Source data

____

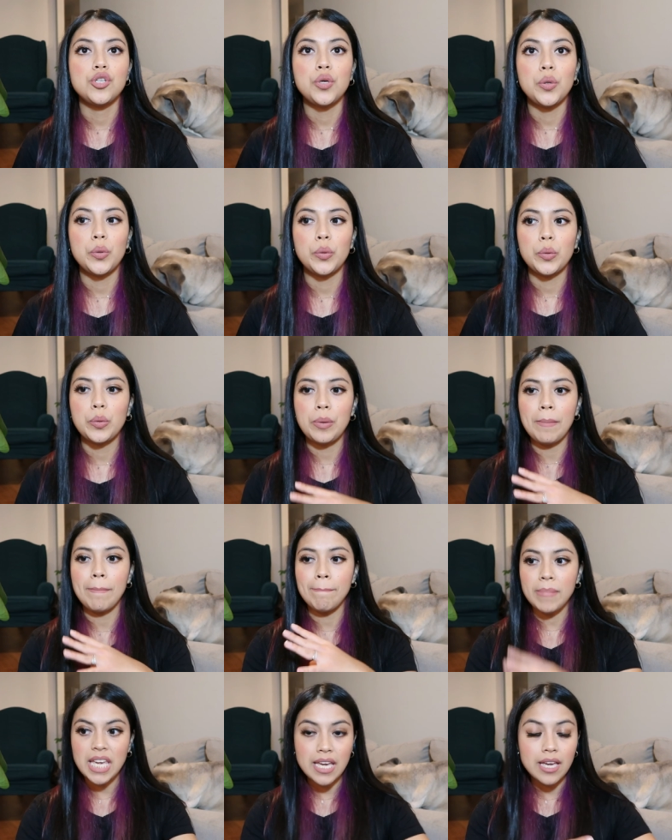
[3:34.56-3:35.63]
to
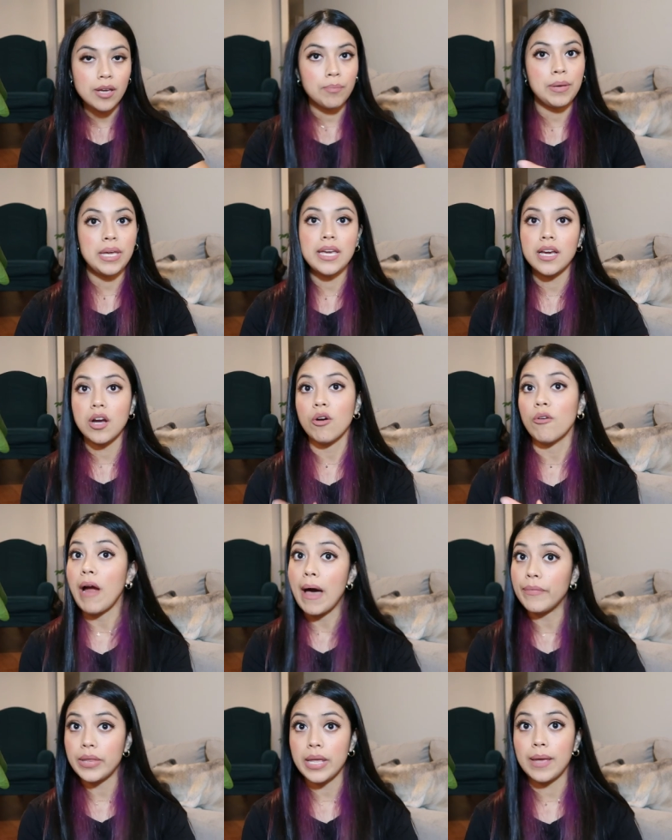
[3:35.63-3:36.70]
me being
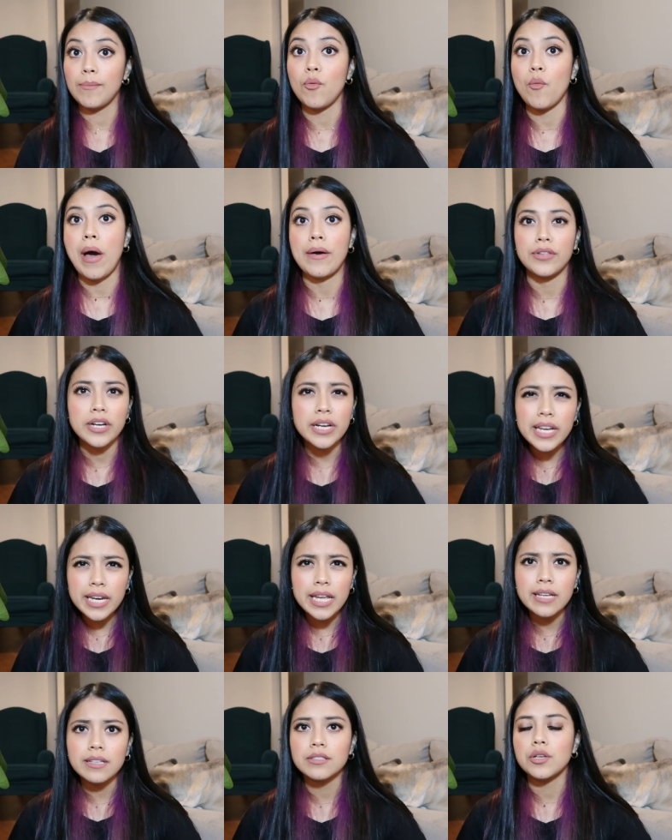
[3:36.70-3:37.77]
around them while they're
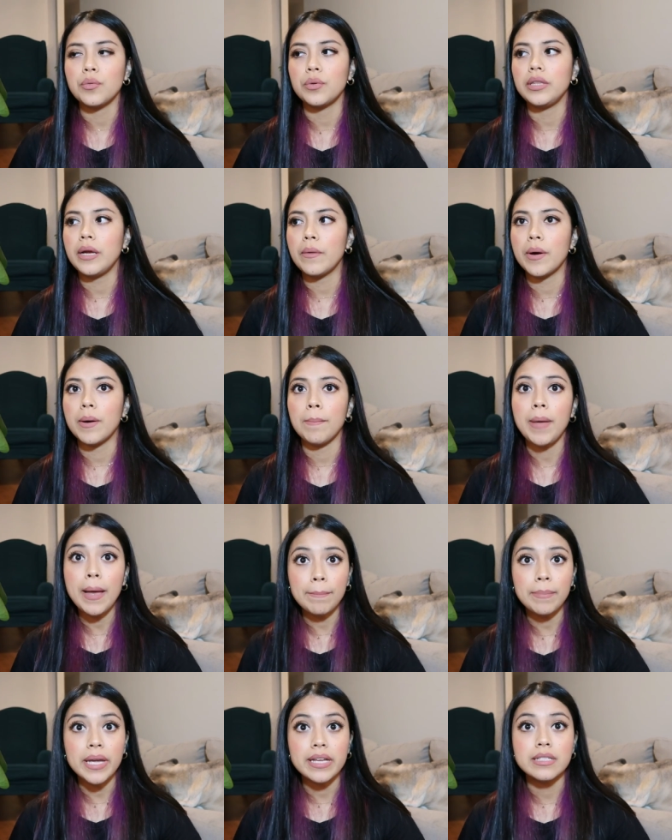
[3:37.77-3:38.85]
eating. So when there were
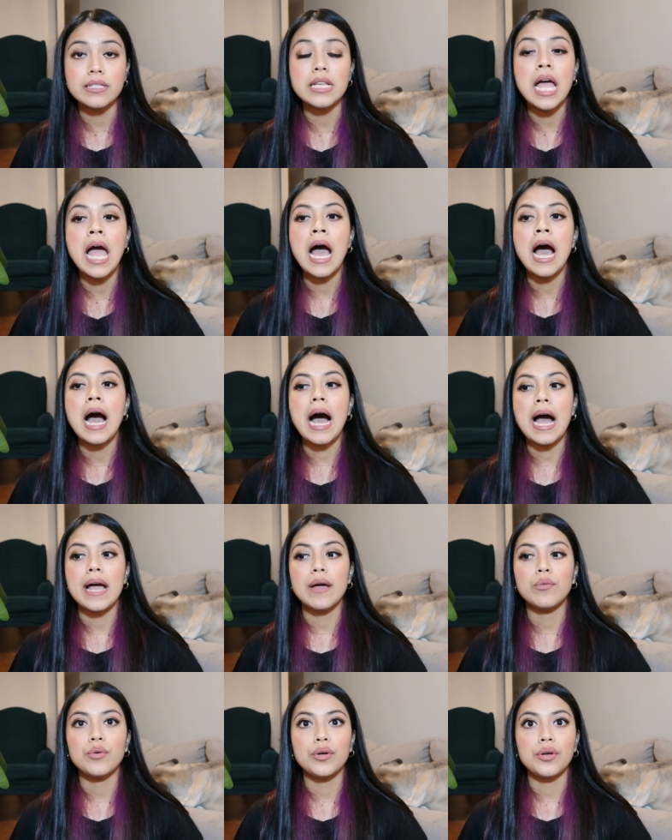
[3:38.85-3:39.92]
puppies,
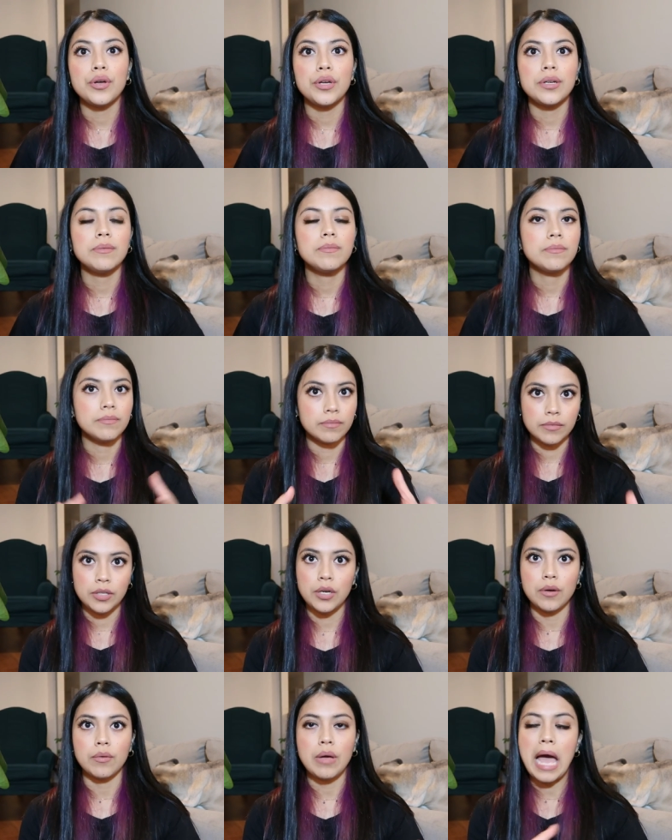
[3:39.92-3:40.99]
I would,
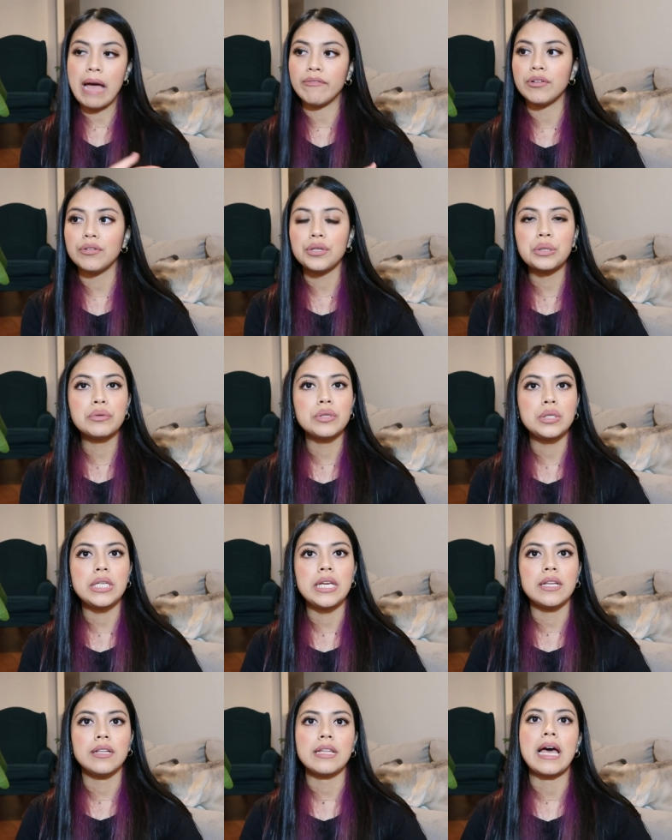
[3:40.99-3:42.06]
you know, have our little
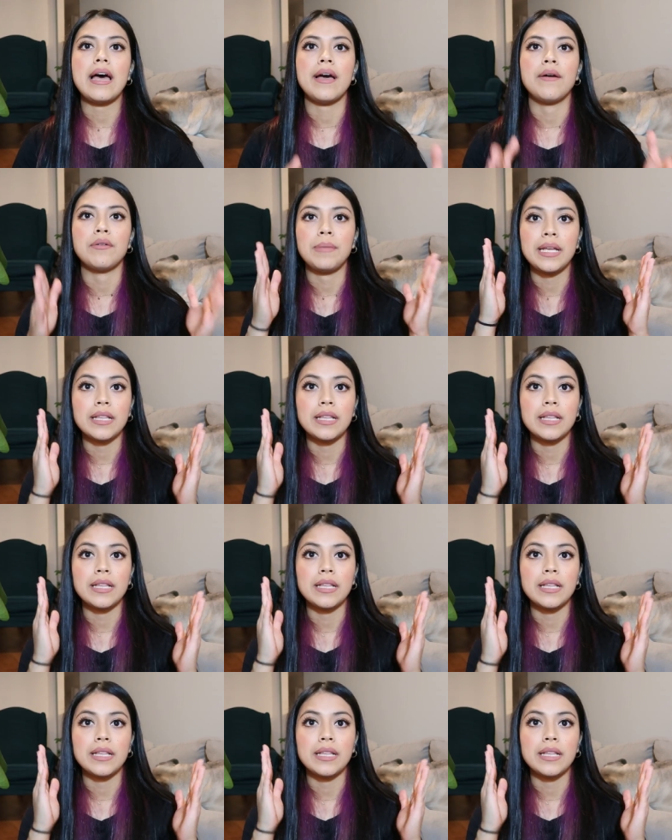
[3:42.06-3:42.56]
routine that I would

____

WHAT THE TASK ASKS: An exact copy is needed of the lines running from the one with "[3:36.70-3:37.77]" through the end of the data above, and of those lines only, without pictures.

TASK ANSWER:
[3:36.70-3:37.77]
around them while they're
[3:37.77-3:38.85]
eating. So when there were
[3:38.85-3:39.92]
puppies,
[3:39.92-3:40.99]
I would,
[3:40.99-3:42.06]
you know, have our little
[3:42.06-3:42.56]
routine that I would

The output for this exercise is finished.